Yes, Stephanie, you ARE a breastfeeding mom! In fact, I give more respect to you than I do to moms who put their babies to breast. It takes more determination to pump and feed than it does to just feed. Most people would have just given up. You want what's best for your baby and will go to the lengths to do it! Congrats and keep it up!!

TheFeministBreeder said...

Stephanie - for what it's worth, I absolutely think you're a breastfeeding mother. Your BREASTS are FEEDING your baby, and that's that. No matter how the food gets transported into her belly, it's your boobies doing the job.

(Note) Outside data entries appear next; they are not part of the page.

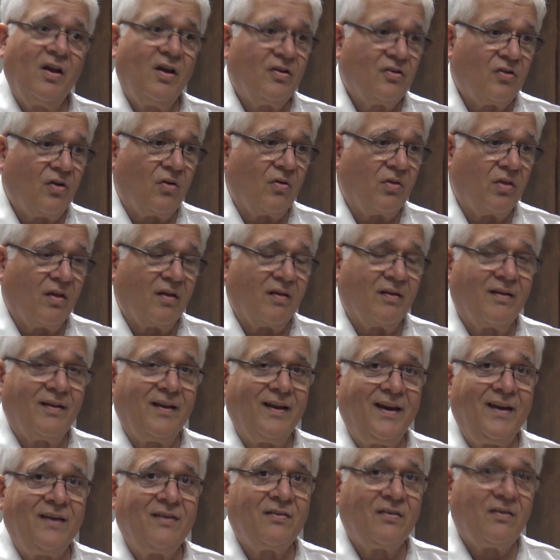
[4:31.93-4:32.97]
So the
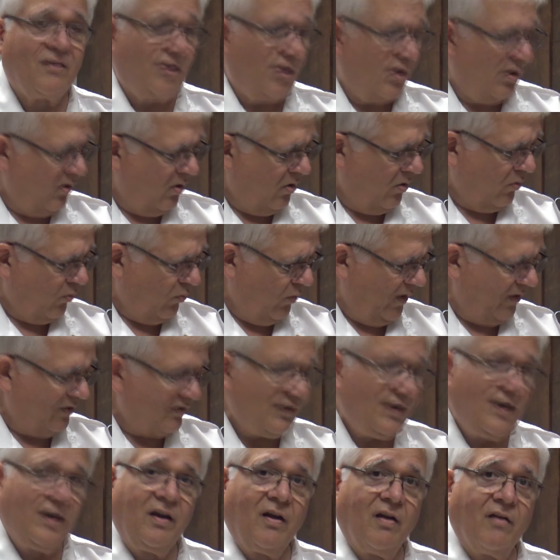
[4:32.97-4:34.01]
least
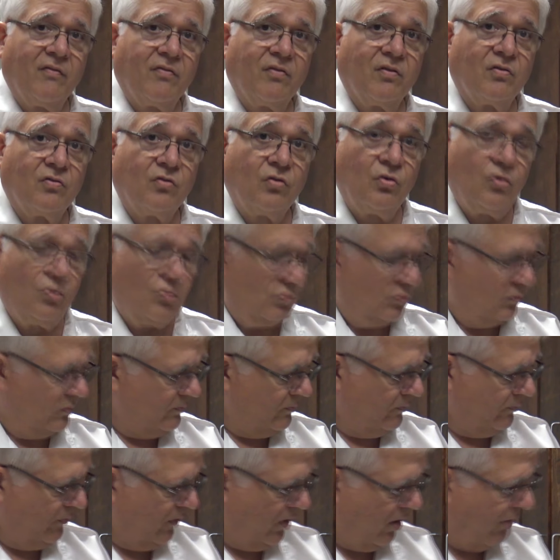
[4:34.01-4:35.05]
risky of the
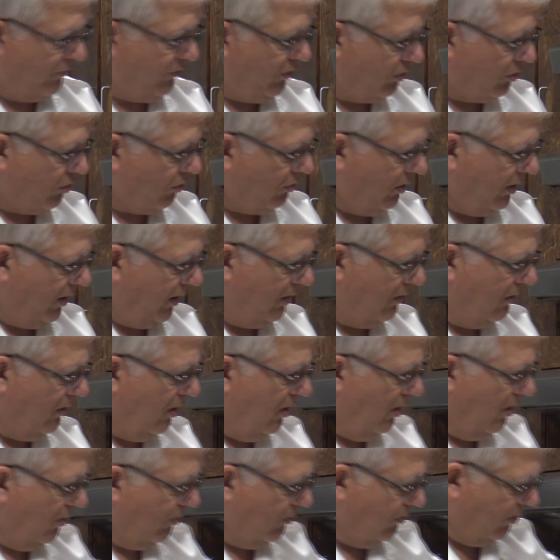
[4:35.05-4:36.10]
three
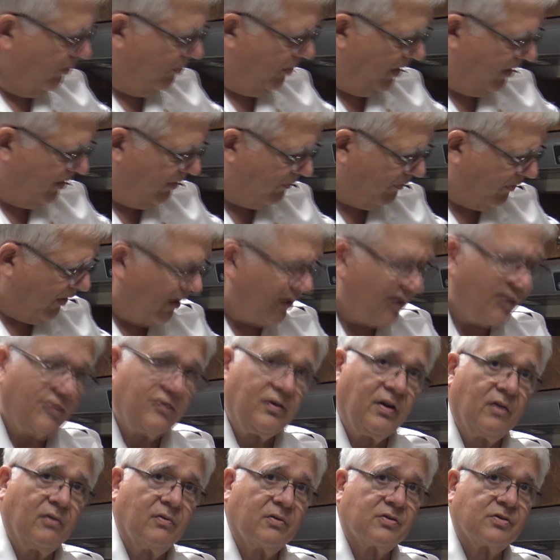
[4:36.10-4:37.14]
would be the fire
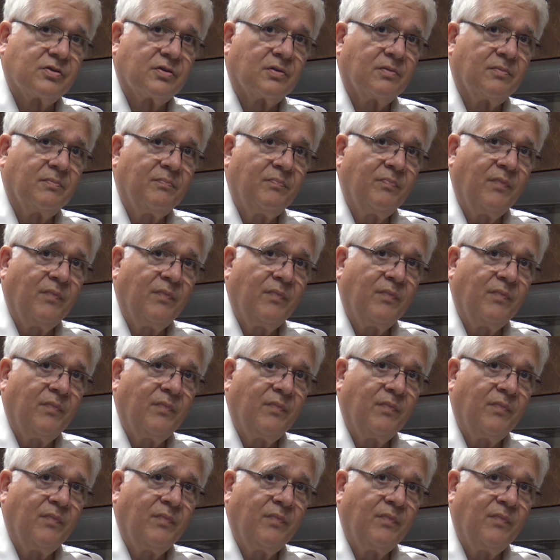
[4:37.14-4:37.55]
extinguisher.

And I absolutely admire you for being an EP'er. I had to pump while I worked full time and went to school full time with my second baby, and I pump part time now with my third, and pumping SUCKS! I'd rather do just about anything than wash pump parts. So good for you for taking the hard road and giving your baby the best you can.

Ash said...

Thank you, Paisley, for sharing this and to Jo for providing the platform. I know you mentioned this in your comments to me about my breastfeeding struggles and am so grateful for it. It was such an important reminder to me that there are tools to help support women like you and me whose babies struggle to breastfeed and we shouldn't be ashamed or embarrassed to use those tools. We are still feeding our children with the milk from our breasts. Ie breastfeeding! It's definitely more of a hassle for me to use the nipple shield, and I can only imagine the added stress of the pump . I so admire you for sticking with it. Brava! You strong breastfeeding Mama, you!

clhboyle said...

Stephanie - I am in the EPing Boat with you!. I was so gung-ho on breast feeding my baby (who is now 15 weeks old). I read books, went to classes, watched my friends...I thought it would be no bid deal! My baby latched right away, but even after the "it's better after 2 week" mark passed It was so painful I would curl my toes through the entire feeding, and one day the "F" word was also on the tip of my tongue! I called an LC after 8 weeks of torture and found out that we had thrush, which was a big contributor to the pain. It took 2 weeks to get it cleared up (I would not BF because of pain, and I didn't want my torn up nips in her mouth either), and now she won't latch :( I too mourn the fact that I cannot EBF. My sister EBF'd all 3 of her babies with ease, and I am super jealous. But I take comfort in knowing there are many women out there like me that have been able to turn to EPing to feed their babies. I'm thankful that breast pumps exist!! We are breastfeeding mothers, and should be very proud of it!! Thanks for sharing your story (I cried through it :)).

fritzfacts said...

Stephanie, thank you so much for sharing this!! I wish more people would feel the way you do, and that so many of us do. EPing is a wonderful gift that only you can give your daughter.